■ **Records provided**
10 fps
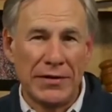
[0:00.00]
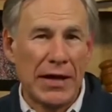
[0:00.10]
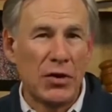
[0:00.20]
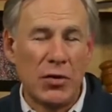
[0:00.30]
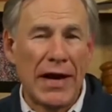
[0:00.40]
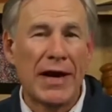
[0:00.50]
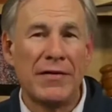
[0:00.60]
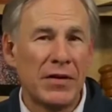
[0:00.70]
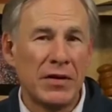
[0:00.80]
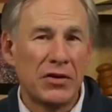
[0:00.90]
and they don't
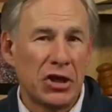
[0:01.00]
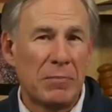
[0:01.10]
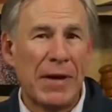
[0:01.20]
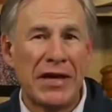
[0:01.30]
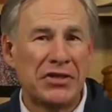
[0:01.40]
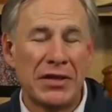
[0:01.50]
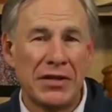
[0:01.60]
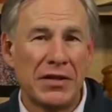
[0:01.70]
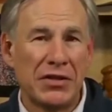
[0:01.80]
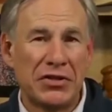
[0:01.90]
have the
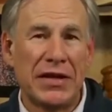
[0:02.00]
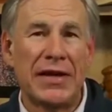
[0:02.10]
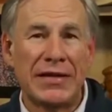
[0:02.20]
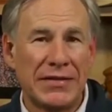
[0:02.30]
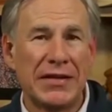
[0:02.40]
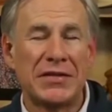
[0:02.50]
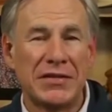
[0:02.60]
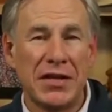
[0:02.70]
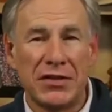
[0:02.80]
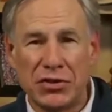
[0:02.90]
capacity that a state like
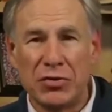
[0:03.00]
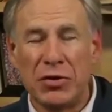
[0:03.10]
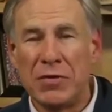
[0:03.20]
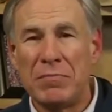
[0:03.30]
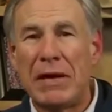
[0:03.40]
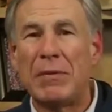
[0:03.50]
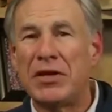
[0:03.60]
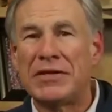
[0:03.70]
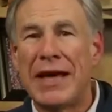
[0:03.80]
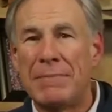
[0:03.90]
Texas does to be
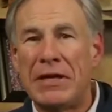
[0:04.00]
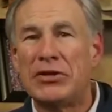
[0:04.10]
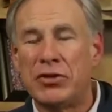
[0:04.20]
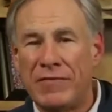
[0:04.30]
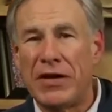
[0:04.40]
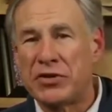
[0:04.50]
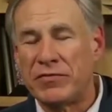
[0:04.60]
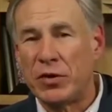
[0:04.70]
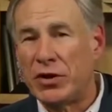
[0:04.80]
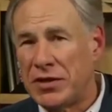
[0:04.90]
able to tap into
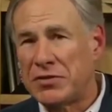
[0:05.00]
fossil fuel.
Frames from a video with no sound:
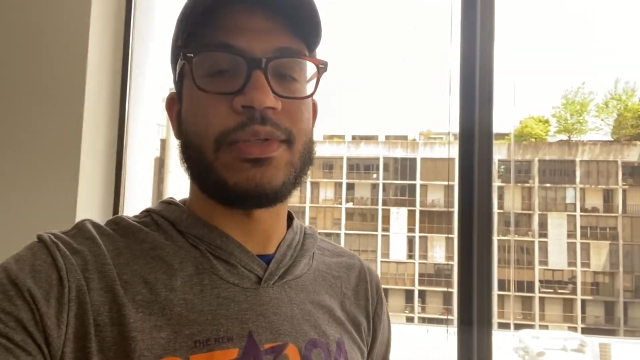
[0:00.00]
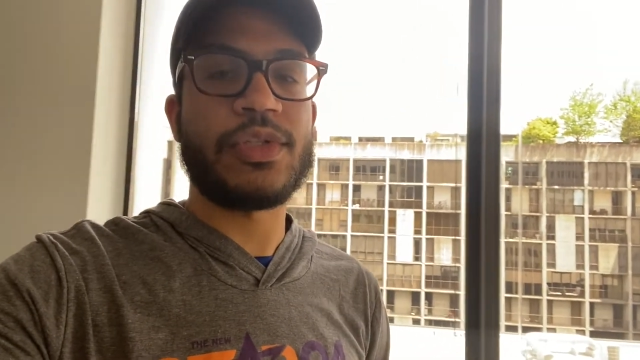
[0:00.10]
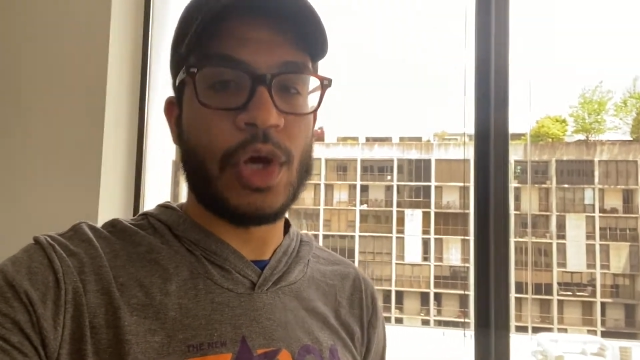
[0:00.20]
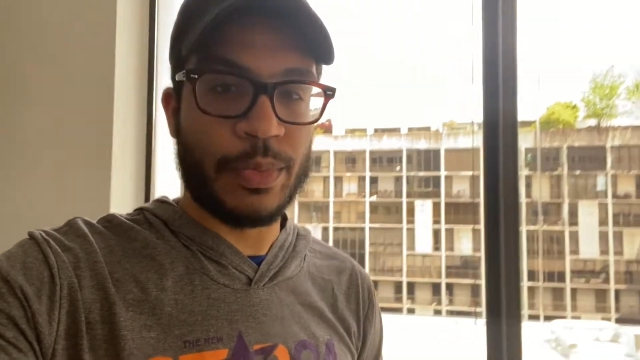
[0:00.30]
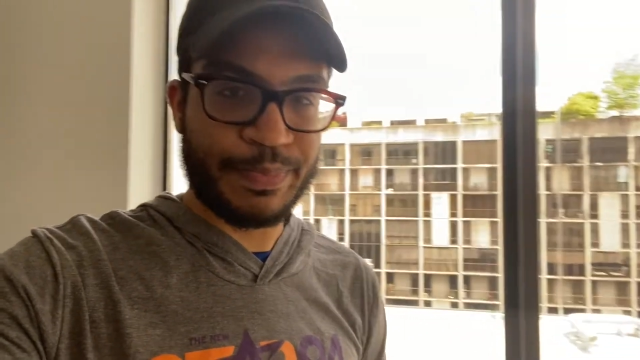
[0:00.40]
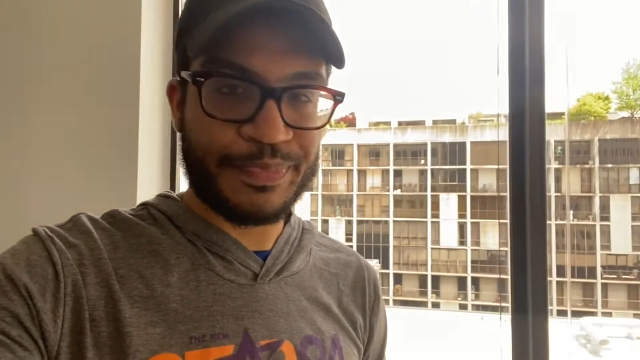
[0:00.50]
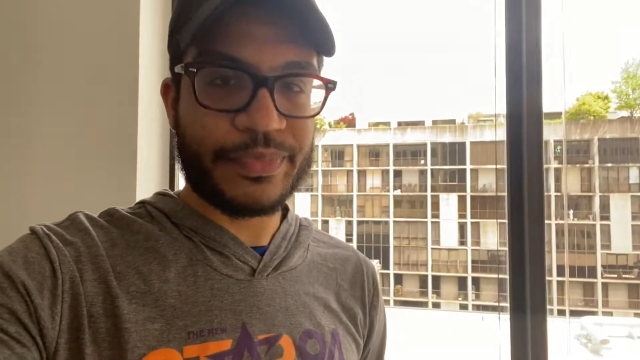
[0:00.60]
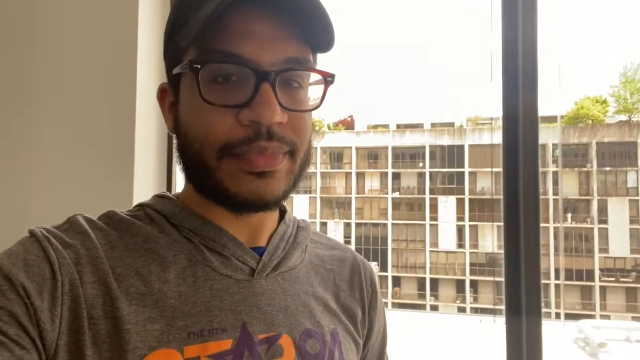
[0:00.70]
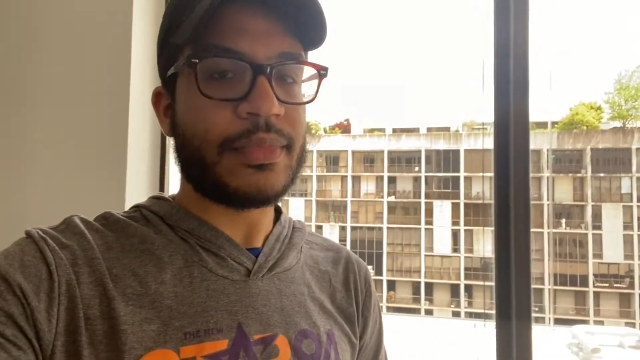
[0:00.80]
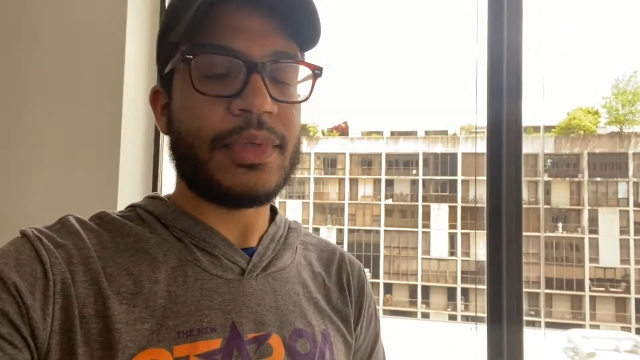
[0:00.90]
So
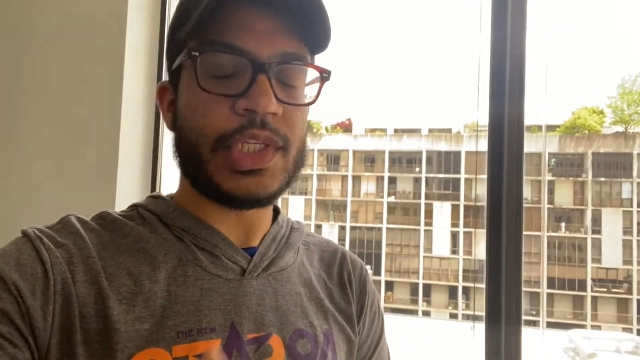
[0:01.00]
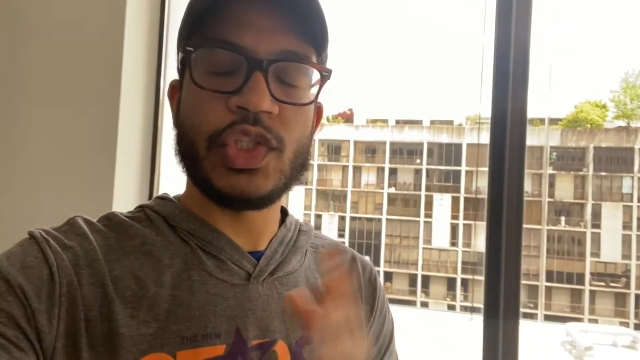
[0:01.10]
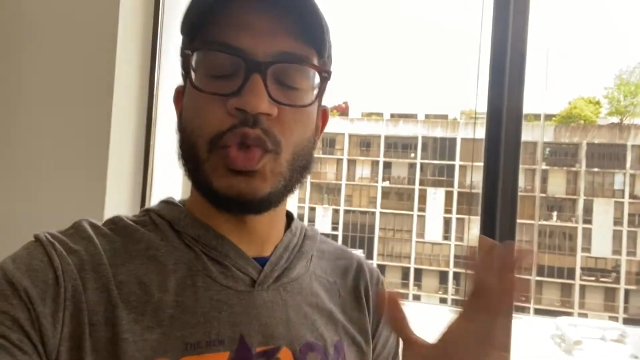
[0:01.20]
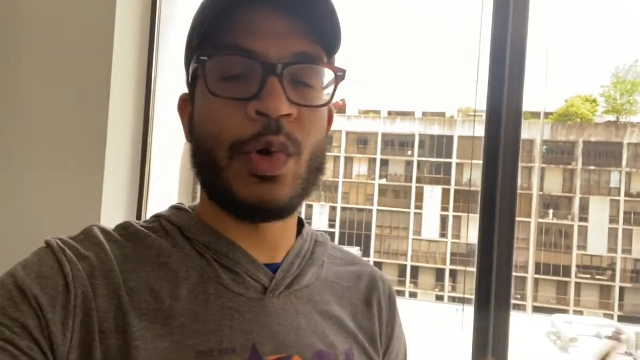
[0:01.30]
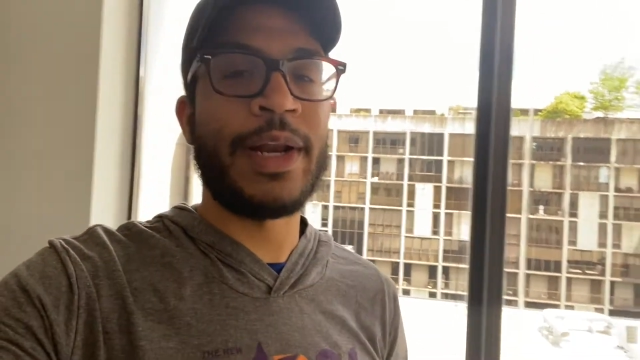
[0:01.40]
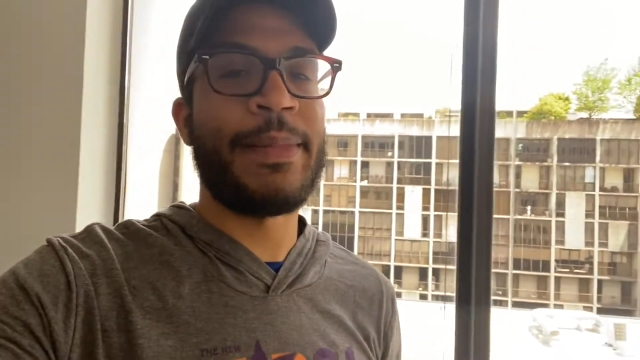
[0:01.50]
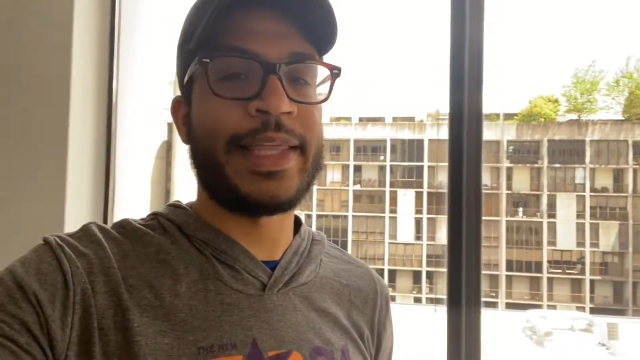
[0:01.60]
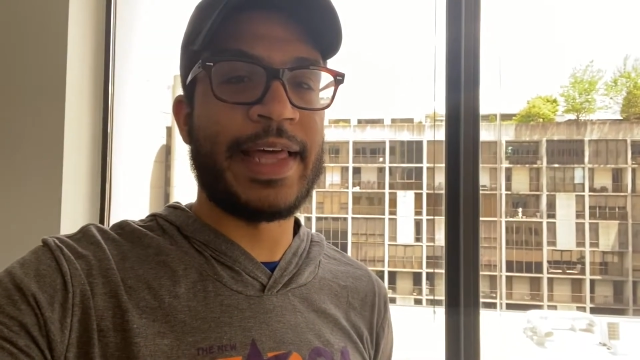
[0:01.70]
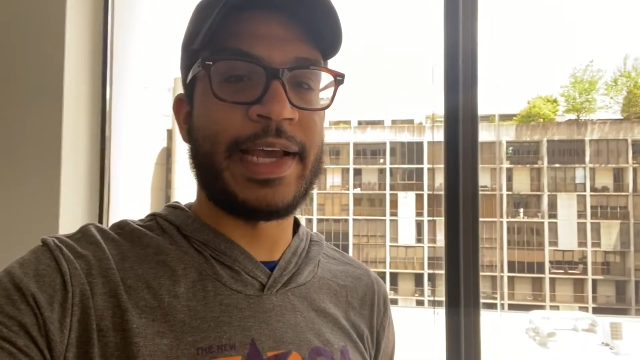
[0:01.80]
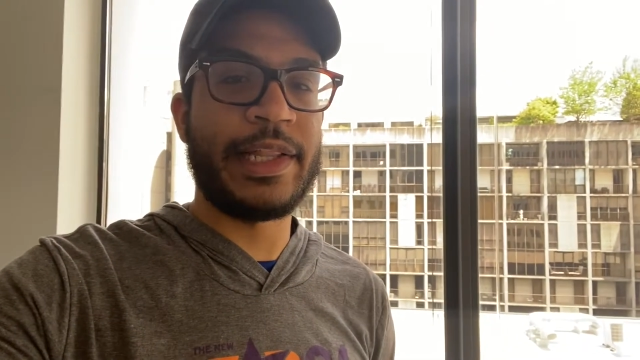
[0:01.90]
just want to make
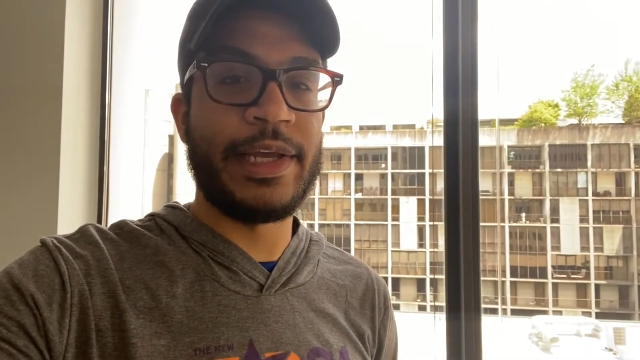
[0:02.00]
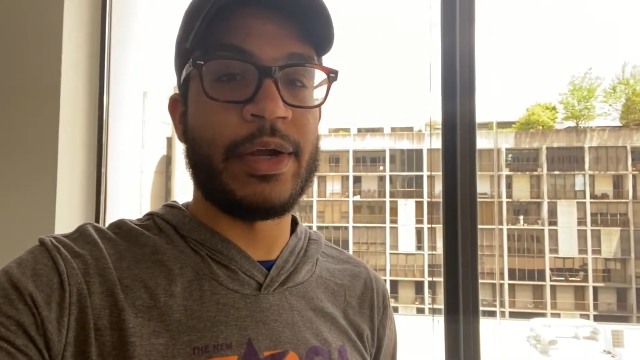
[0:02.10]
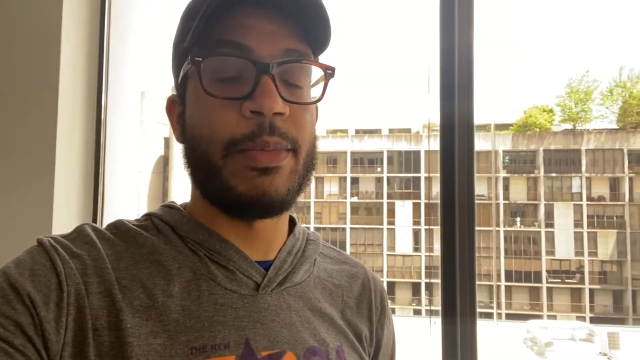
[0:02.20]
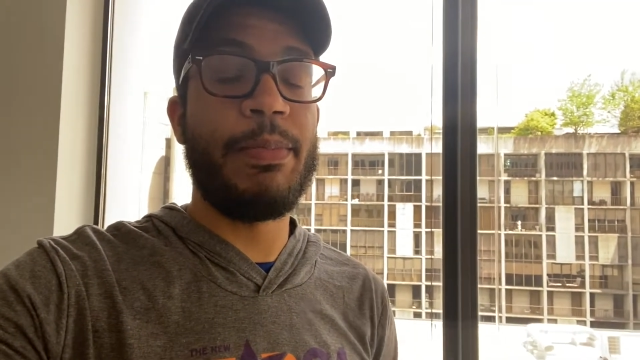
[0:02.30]
that clear.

■ **Task instructions**
Copy each line of the records above without change, but do not include any picture.

■ **Solution for this exercise**
10 fps
[0:00.00]
[0:00.10]
[0:00.20]
[0:00.30]
[0:00.40]
[0:00.50]
[0:00.60]
[0:00.70]
[0:00.80]
[0:00.90]
and they don't
[0:01.00]
[0:01.10]
[0:01.20]
[0:01.30]
[0:01.40]
[0:01.50]
[0:01.60]
[0:01.70]
[0:01.80]
[0:01.90]
have the
[0:02.00]
[0:02.10]
[0:02.20]
[0:02.30]
[0:02.40]
[0:02.50]
[0:02.60]
[0:02.70]
[0:02.80]
[0:02.90]
capacity that a state like
[0:03.00]
[0:03.10]
[0:03.20]
[0:03.30]
[0:03.40]
[0:03.50]
[0:03.60]
[0:03.70]
[0:03.80]
[0:03.90]
Texas does to be
[0:04.00]
[0:04.10]
[0:04.20]
[0:04.30]
[0:04.40]
[0:04.50]
[0:04.60]
[0:04.70]
[0:04.80]
[0:04.90]
able to tap into
[0:05.00]
fossil fuel.
Frames from a video with no sound:
[0:00.00]
[0:00.10]
[0:00.20]
[0:00.30]
[0:00.40]
[0:00.50]
[0:00.60]
[0:00.70]
[0:00.80]
[0:00.90]
So
[0:01.00]
[0:01.10]
[0:01.20]
[0:01.30]
[0:01.40]
[0:01.50]
[0:01.60]
[0:01.70]
[0:01.80]
[0:01.90]
just want to make
[0:02.00]
[0:02.10]
[0:02.20]
[0:02.30]
that clear.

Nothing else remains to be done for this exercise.